Boiling over with gratitude: Potts discusses retirement from ‘dream job’ as New Union principal
Matthew Burnette, Staff Writer
After 30 years in education, New Union Elementary Principal Jill Potts is saying goodbye to a field that, though she came to it later in life, has brought her a lot of joy.
“Never again in my life am I going to walk into a room and everyone go ‘Mrs. Potts!’” she said. “I just find so much joy in the kids.”
Potts at one time wanted to be a lawyer and worked in finance for a while before changing career plans after becoming a mother.
“In my early thirties I had my two children,” she explained. “I started volunteering at my daughter’s Pre-K, and I ended up getting a job there all the while thinking ‘What do I wanna do?’ and then it hit me: education.”
After going back to school to receive a master’s degree, Potts worked as a principal for a number of years and then a school consultant in the Atlanta area before deciding to move to Tennessee.
She was familiar with Coffee County after many years visiting family in nearby Cannon County. She found her way to New Union in 2017 which she considers the “answer to my dreams.”
“I’ve been coming here visiting my grandparents and cousins and aunts and uncles in the summer and my mom and dad had moved up here,” Potts recalled. “It worked out beautifully and it’s my dream job.”
Potts says that the smaller student population, roughly 300 to 350 kids, allows her to know all of the students by name, a welcome change from her time in much larger schools in Georgia.
She also likes being able to build connections with everyone who works at the school as well.
“We’re a small enough school with a small enough staff so that we can be like a family,” she said. “We make decisions together, and they’ve taught me so much, and a lot of times I will not act on something until I have spoken with my leadership team.”
The teachers at New Union, according to Potts, are the hardest working people in the world and care about the students a lot. She also says they have a lot of fun.
“Some things just as a principal you have to do, but other things they’ve just gone crazy,” she explained with a smile. “Our school wouldn’t be what it is. You just let them loose, and they do very wonderful things.”

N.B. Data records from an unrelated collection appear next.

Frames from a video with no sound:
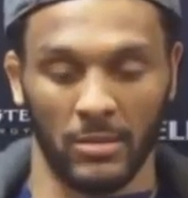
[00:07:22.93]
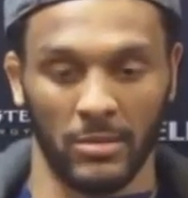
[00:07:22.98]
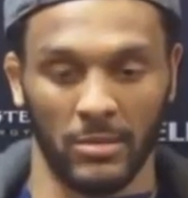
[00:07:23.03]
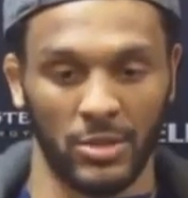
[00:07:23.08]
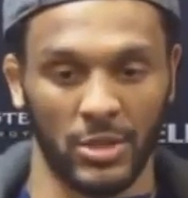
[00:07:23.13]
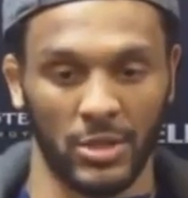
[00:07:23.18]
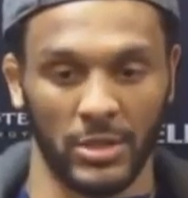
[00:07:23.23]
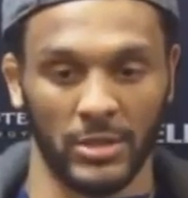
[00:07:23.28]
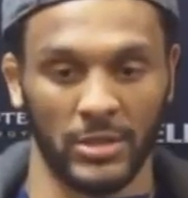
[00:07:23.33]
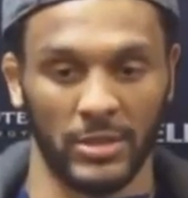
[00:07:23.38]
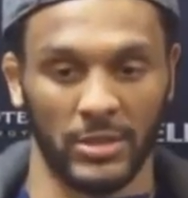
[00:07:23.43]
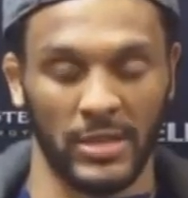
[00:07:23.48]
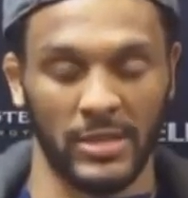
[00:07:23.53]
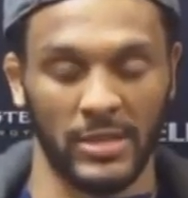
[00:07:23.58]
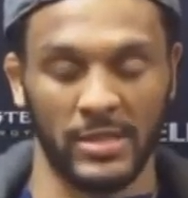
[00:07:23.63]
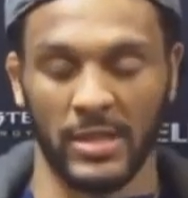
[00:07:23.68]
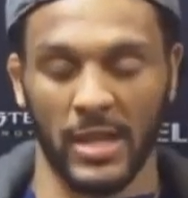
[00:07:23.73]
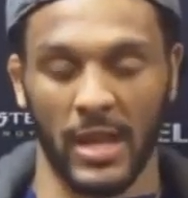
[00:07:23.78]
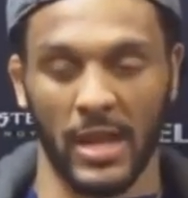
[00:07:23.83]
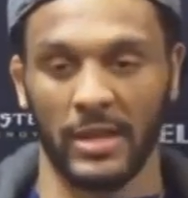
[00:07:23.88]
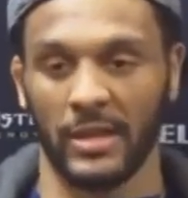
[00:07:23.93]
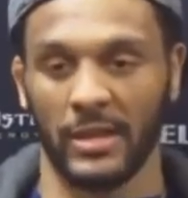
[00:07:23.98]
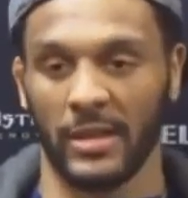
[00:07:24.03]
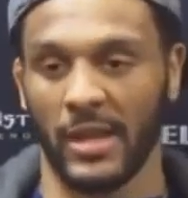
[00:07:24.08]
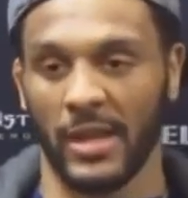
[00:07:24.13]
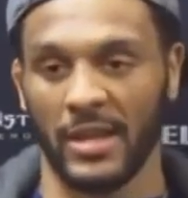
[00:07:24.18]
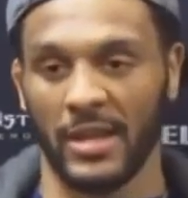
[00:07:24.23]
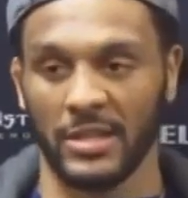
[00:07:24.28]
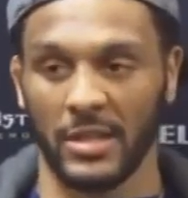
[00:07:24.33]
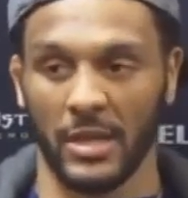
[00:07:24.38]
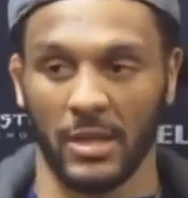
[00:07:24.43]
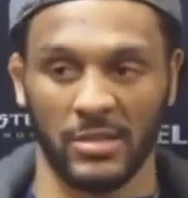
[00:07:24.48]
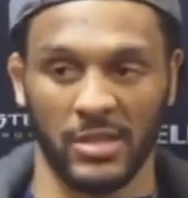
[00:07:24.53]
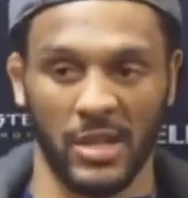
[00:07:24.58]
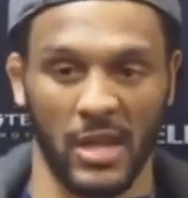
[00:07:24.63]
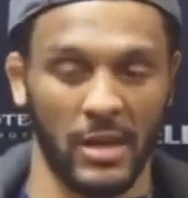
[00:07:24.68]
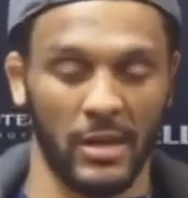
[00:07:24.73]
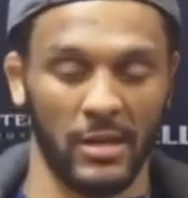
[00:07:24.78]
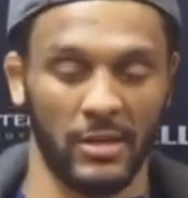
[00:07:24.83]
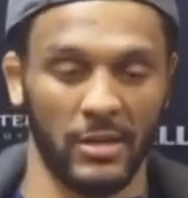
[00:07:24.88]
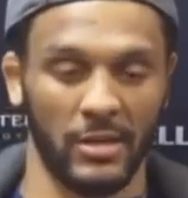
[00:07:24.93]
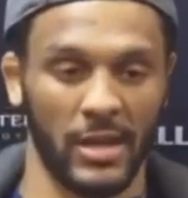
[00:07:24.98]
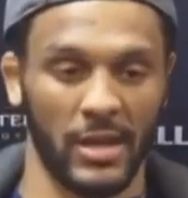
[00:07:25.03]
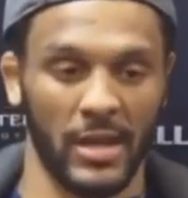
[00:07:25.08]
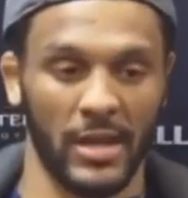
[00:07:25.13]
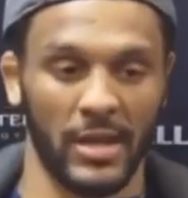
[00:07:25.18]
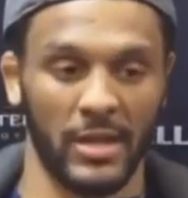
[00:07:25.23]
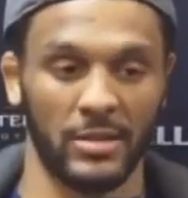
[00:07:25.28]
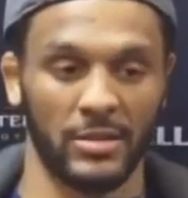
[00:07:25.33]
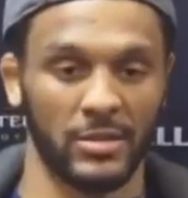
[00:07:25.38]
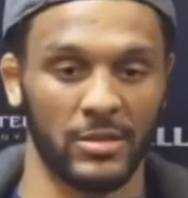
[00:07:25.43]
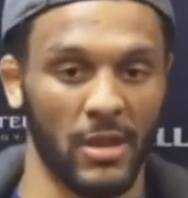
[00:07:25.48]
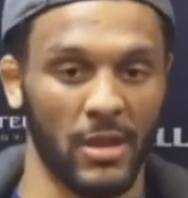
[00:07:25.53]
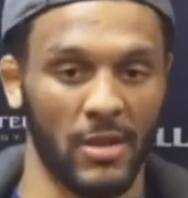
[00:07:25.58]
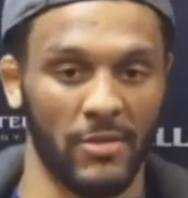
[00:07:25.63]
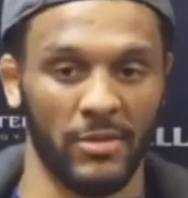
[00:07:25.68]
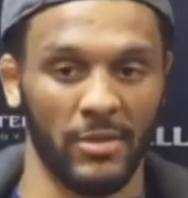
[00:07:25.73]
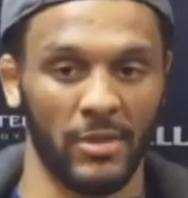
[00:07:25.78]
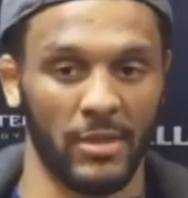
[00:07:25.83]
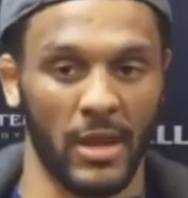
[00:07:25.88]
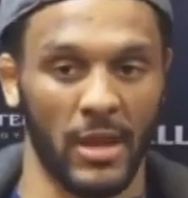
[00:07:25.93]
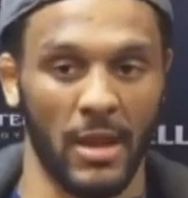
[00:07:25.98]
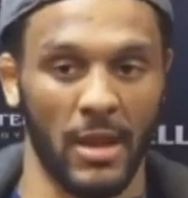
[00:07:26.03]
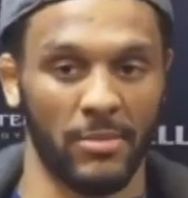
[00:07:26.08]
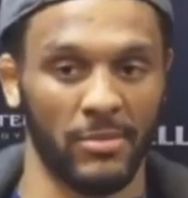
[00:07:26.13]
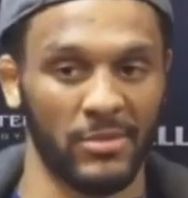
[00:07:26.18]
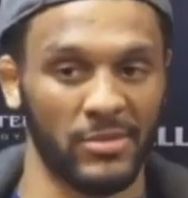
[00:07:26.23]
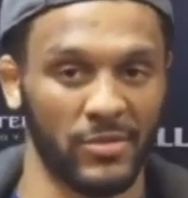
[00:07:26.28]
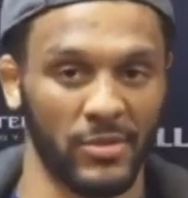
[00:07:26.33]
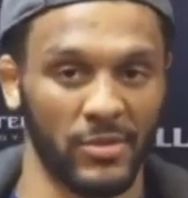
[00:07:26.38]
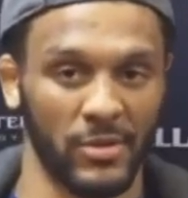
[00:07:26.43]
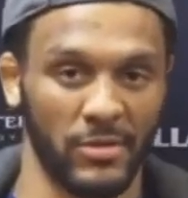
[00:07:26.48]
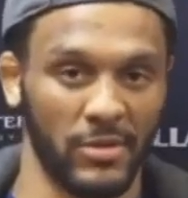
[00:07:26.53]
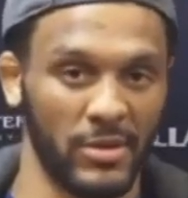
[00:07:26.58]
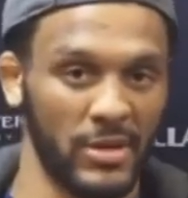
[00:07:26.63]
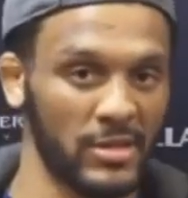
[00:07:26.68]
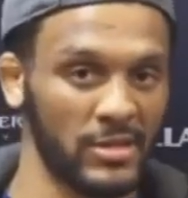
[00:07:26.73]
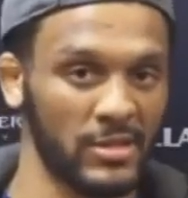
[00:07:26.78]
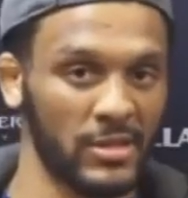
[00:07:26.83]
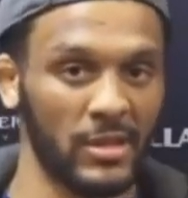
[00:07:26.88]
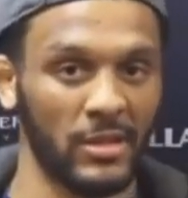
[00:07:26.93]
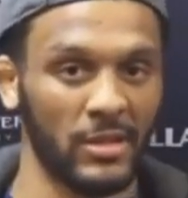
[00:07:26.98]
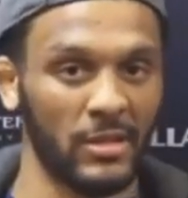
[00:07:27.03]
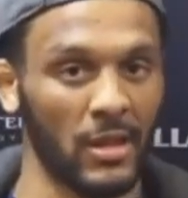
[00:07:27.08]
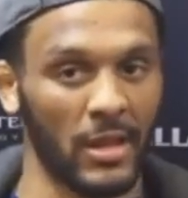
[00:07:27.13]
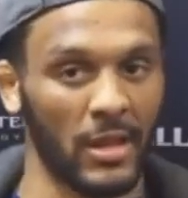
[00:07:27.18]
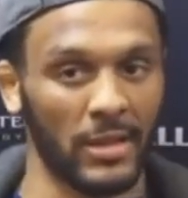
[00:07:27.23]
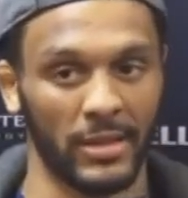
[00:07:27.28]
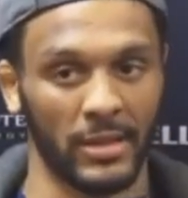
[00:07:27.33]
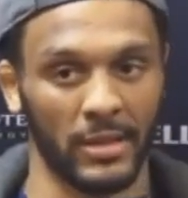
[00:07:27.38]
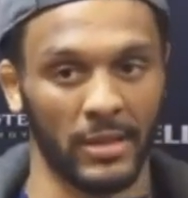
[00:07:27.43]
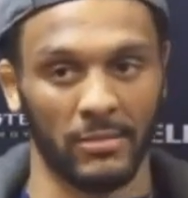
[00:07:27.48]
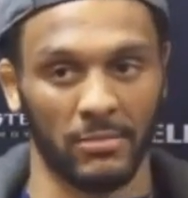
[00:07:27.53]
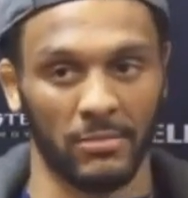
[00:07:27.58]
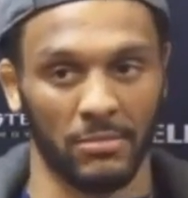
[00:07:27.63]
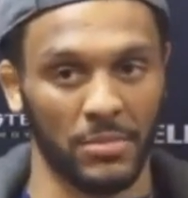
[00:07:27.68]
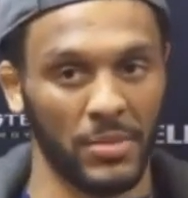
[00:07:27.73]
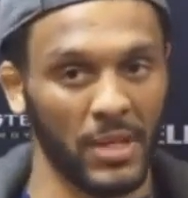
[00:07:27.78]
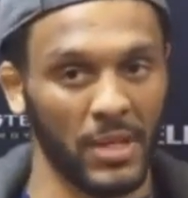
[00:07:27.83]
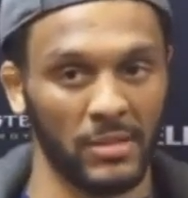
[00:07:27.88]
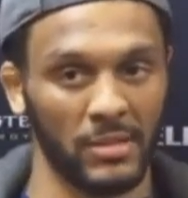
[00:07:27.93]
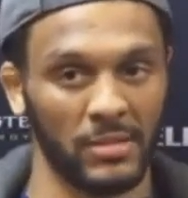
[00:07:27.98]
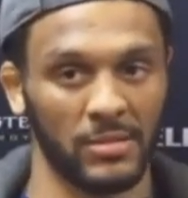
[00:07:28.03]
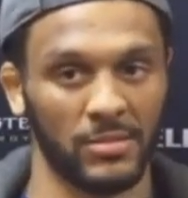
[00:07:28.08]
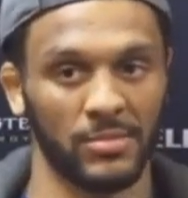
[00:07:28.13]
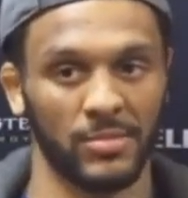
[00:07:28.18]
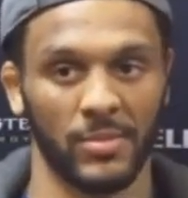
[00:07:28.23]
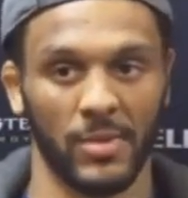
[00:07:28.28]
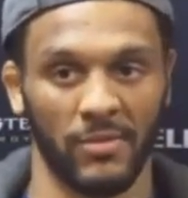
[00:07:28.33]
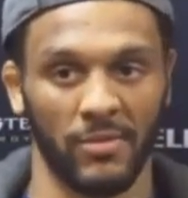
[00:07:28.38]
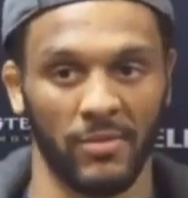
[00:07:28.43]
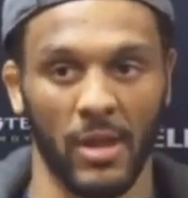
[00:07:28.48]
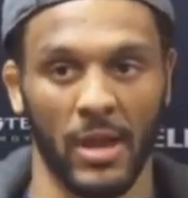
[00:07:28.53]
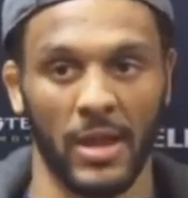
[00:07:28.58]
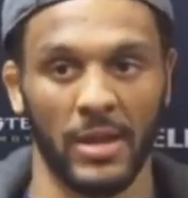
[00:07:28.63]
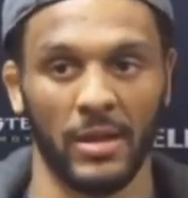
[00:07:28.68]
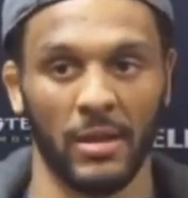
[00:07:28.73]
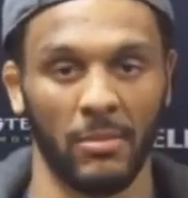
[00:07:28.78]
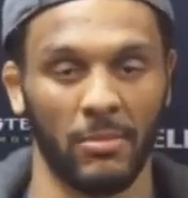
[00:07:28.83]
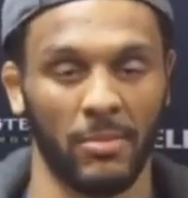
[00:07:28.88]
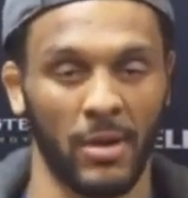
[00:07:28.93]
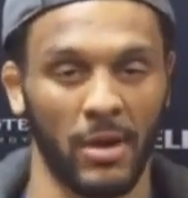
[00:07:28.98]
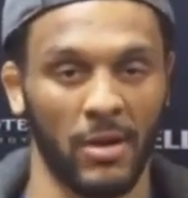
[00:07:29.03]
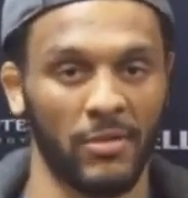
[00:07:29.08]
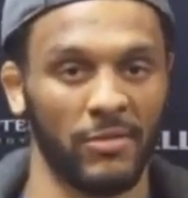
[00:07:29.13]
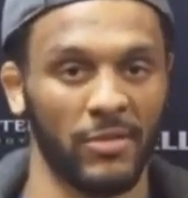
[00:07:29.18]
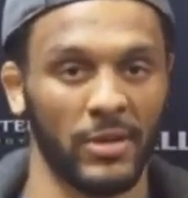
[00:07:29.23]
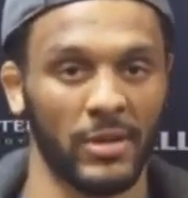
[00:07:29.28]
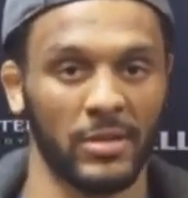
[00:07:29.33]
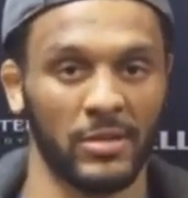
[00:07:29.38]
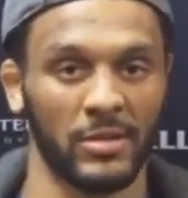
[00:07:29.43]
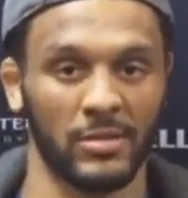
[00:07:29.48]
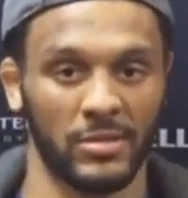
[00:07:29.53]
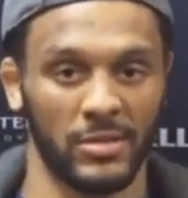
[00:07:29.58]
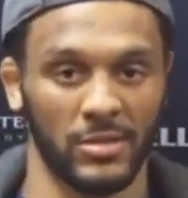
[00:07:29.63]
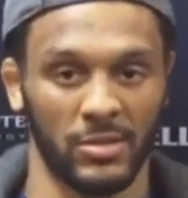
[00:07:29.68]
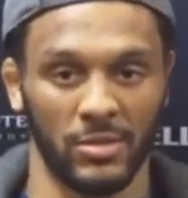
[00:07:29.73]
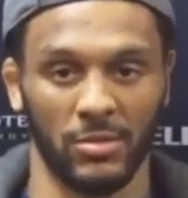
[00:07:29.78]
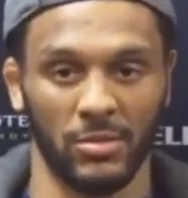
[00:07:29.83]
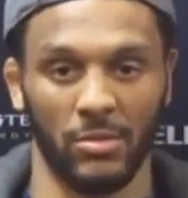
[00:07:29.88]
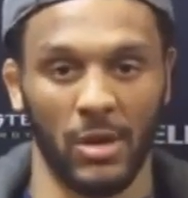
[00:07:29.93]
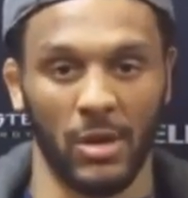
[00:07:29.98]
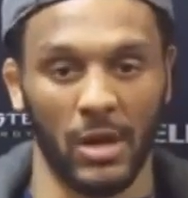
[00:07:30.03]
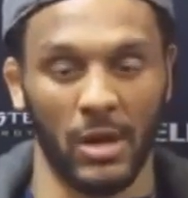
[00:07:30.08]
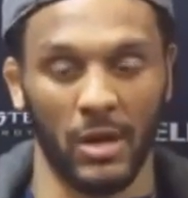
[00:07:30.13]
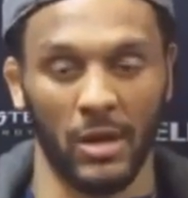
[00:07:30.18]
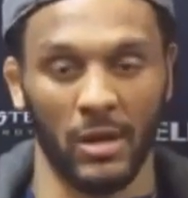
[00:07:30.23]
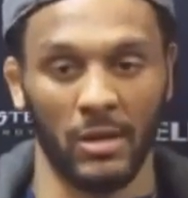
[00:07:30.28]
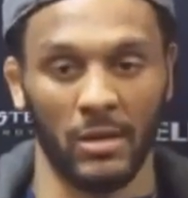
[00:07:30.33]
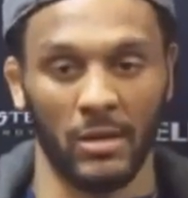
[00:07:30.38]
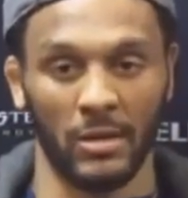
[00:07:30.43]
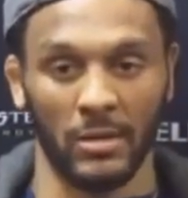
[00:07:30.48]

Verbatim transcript: just inside of the cage, outside of the cage, everything happens for a reason. And I think things have lined up perfect to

Potts says that the staff at New Union enjoys having celebrations and dress-up days and has even gotten her out of her comfort zone on occasion.
“I’m not a big fan of costumes and pajama days and things like that, but they have gotten me to do some things that I never thought I would do,” she said. “I had to come out and we had an 80s day and assembly, and I came out and danced wearing 80s garb and things like that. It’s always a lot of fun. We celebrate quite a bit.”
Despite all of the fun, Potts noted that her staff also steps up when needed to make sure things get done.
She explained how the COVID-19 pandemic started the same year as New Union was planning on adding a new wing to the school building. The teachers and staff worked together to clean out their classrooms and make sure the kids got their report cards.
When the construction was delayed due to the pandemic and left the school without a kitchen, the cafeteria manager turned what is now the principal’s office into a makeshift kitchen to ensure that the students had warm meals when they did come to school.
Staff also brought food to the nearby middle school to use some of their kitchen appliances.
“Just that kind of innovation and dedication and the ‘We’re not going to let this impact us.” It’s times like that that really show you what people can do,” said Potts.
As far as favorite moments and memories go, besides the ones she’s shared with the school staff, Potts says that they involve the students and how she’s gotten to see them grow all the way from Pre-K to fifth grade.
“That is incredibly special because I was in a very fast-growing district in Georgia and so they were opening new schools all of the time, so I never got to stay any place more than four years, so that’s just been wonderful,” she explained.
Though she says she knows that she’ll miss being at the school every day, a sense of readiness and a desire to spend more time with her grandchildren led Potts to make the decision to retire.
“In 2017 there were no grandchildren on the horizon, and then my daughter really shocked me and had twin boys three years ago, almost four,” she said. “They live in the U.K. so I’d really love to spend more time and travel and just do some things now that I can.”
Potts noted that many people from the New Union parents to the community members and central office staff to School Board members, particularly Freda K. Jones, have been “wonderful” and take pride in Coffee County Schools.
She said that she’s very appreciative of how everyone welcomed her, a total stranger, to Coffee County.
“It’s just been the best way I can imagine to wrap up my career.”